__Your assignment__
All of the entries below should be printed exactly; the pictures are to be left out.

↓↓↓

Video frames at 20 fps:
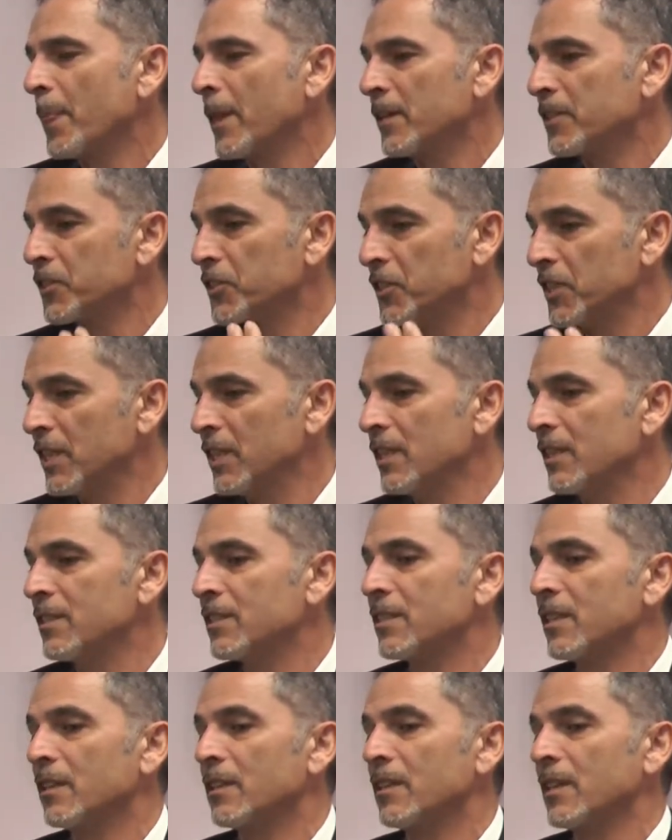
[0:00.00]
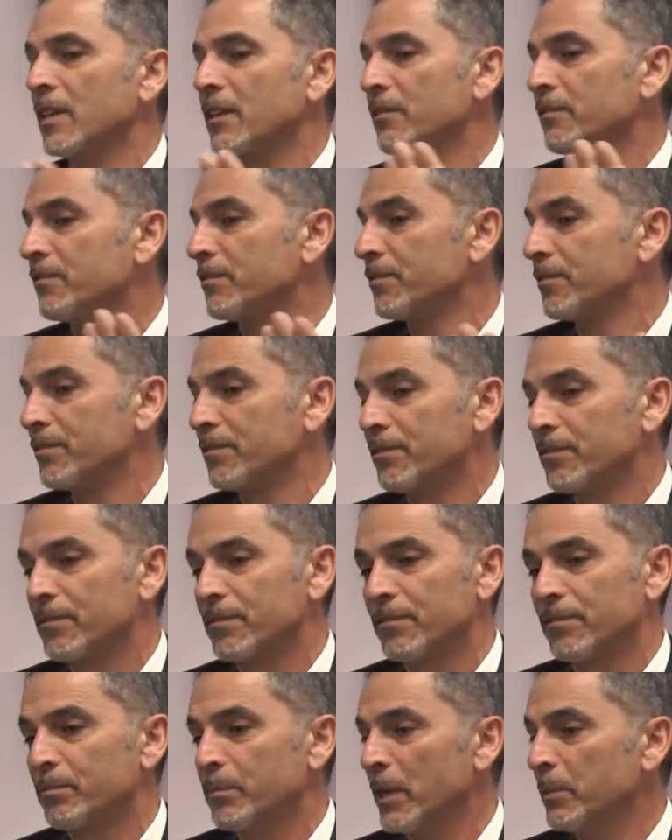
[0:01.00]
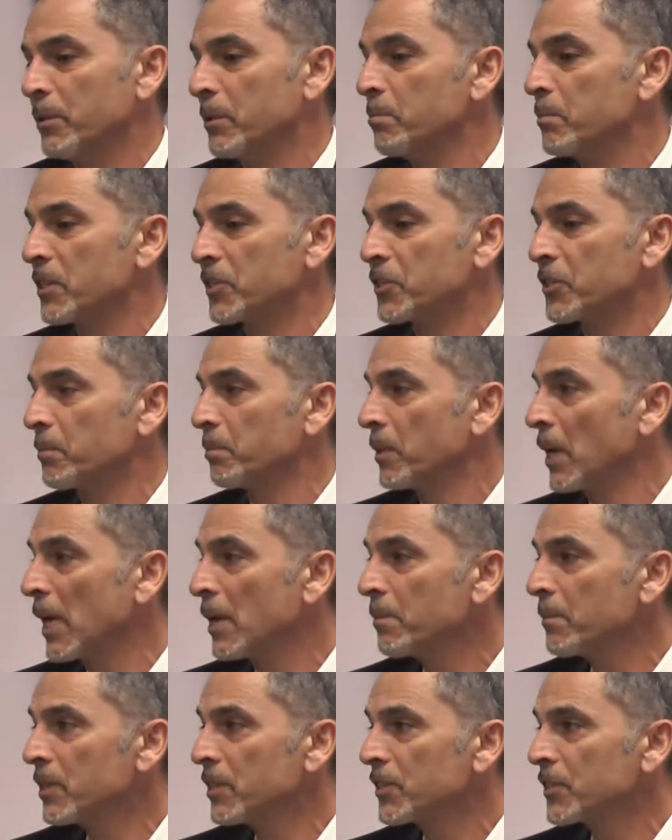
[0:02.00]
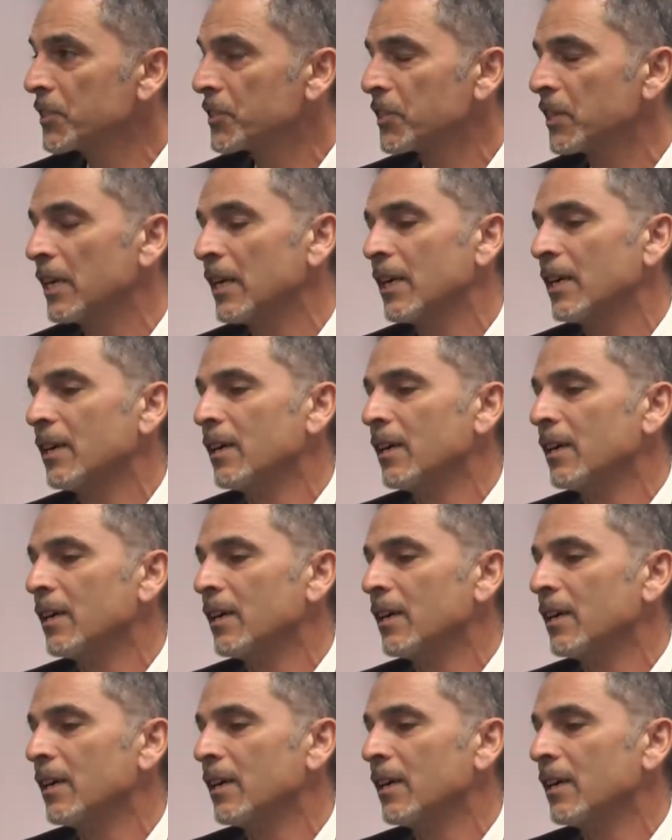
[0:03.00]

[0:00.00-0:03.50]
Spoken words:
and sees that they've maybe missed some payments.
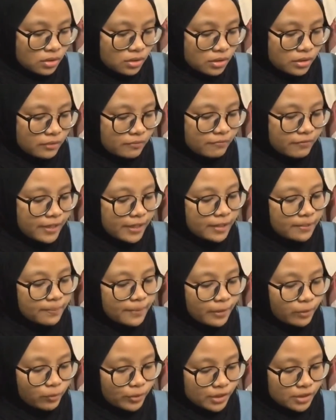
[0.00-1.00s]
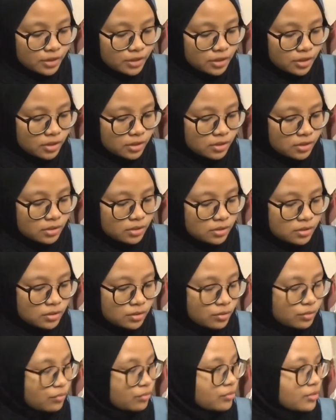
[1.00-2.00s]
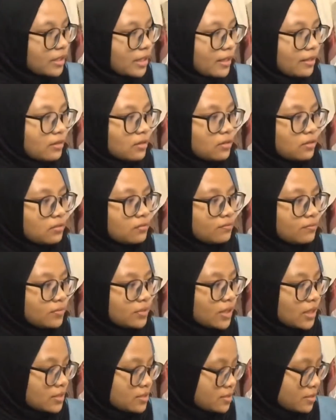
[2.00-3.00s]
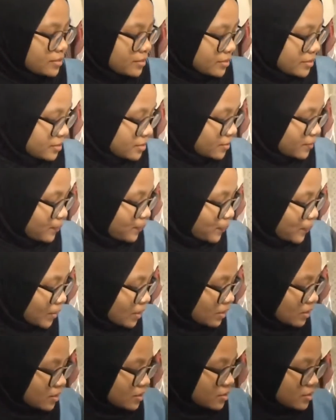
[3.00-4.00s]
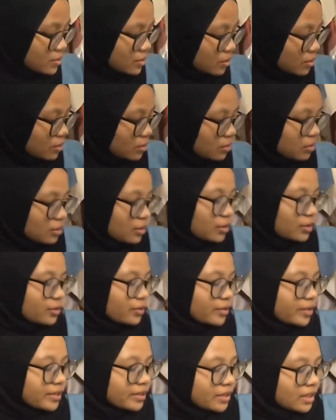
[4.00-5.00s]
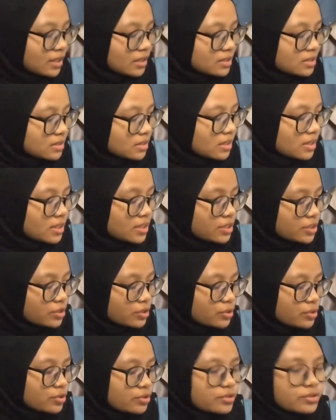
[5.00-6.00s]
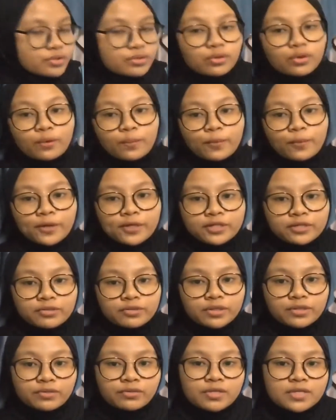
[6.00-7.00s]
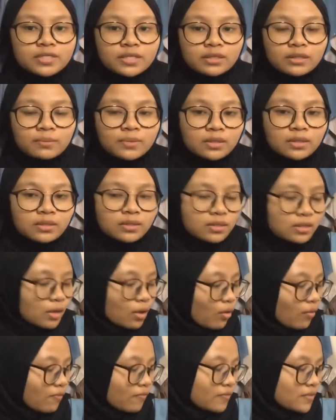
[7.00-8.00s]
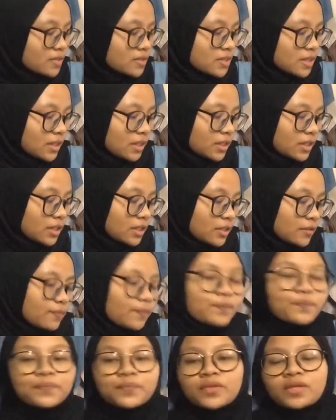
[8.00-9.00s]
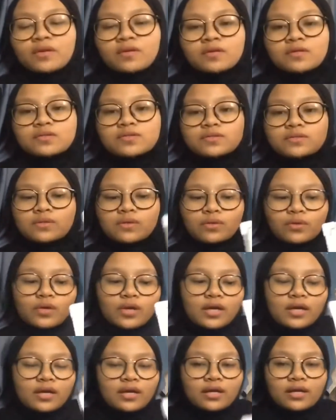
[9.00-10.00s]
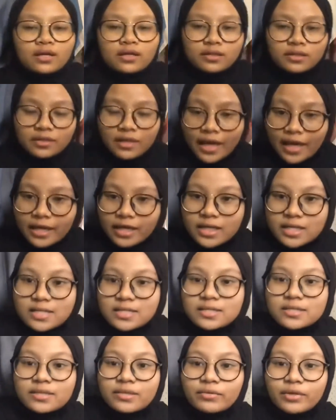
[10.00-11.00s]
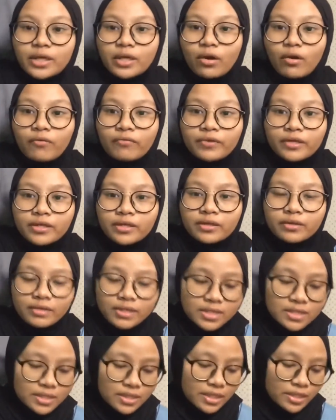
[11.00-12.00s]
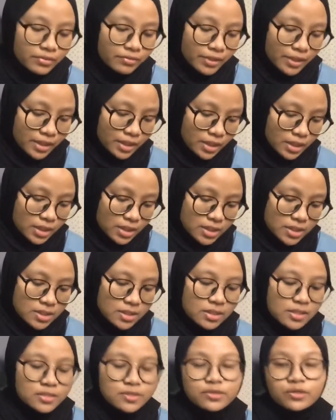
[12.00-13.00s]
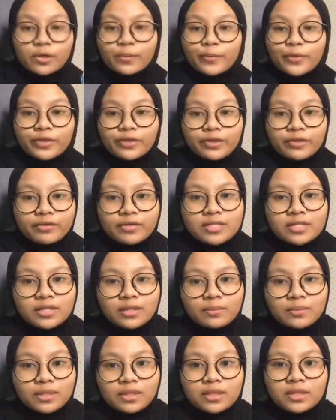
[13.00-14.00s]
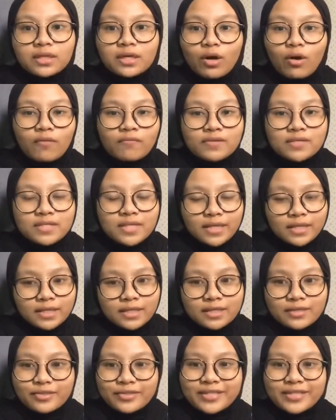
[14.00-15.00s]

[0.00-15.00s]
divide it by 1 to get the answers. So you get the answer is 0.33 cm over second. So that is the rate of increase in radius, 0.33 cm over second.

↑↑↑

__Result of the task__
Video frames at 20 fps:
[0:00.00]
[0:01.00]
[0:02.00]
[0:03.00]

[0:00.00-0:03.50]
Spoken words:
and sees that they've maybe missed some payments.
[0.00-1.00s]
[1.00-2.00s]
[2.00-3.00s]
[3.00-4.00s]
[4.00-5.00s]
[5.00-6.00s]
[6.00-7.00s]
[7.00-8.00s]
[8.00-9.00s]
[9.00-10.00s]
[10.00-11.00s]
[11.00-12.00s]
[12.00-13.00s]
[13.00-14.00s]
[14.00-15.00s]

[0.00-15.00s]
divide it by 1 to get the answers. So you get the answer is 0.33 cm over second. So that is the rate of increase in radius, 0.33 cm over second.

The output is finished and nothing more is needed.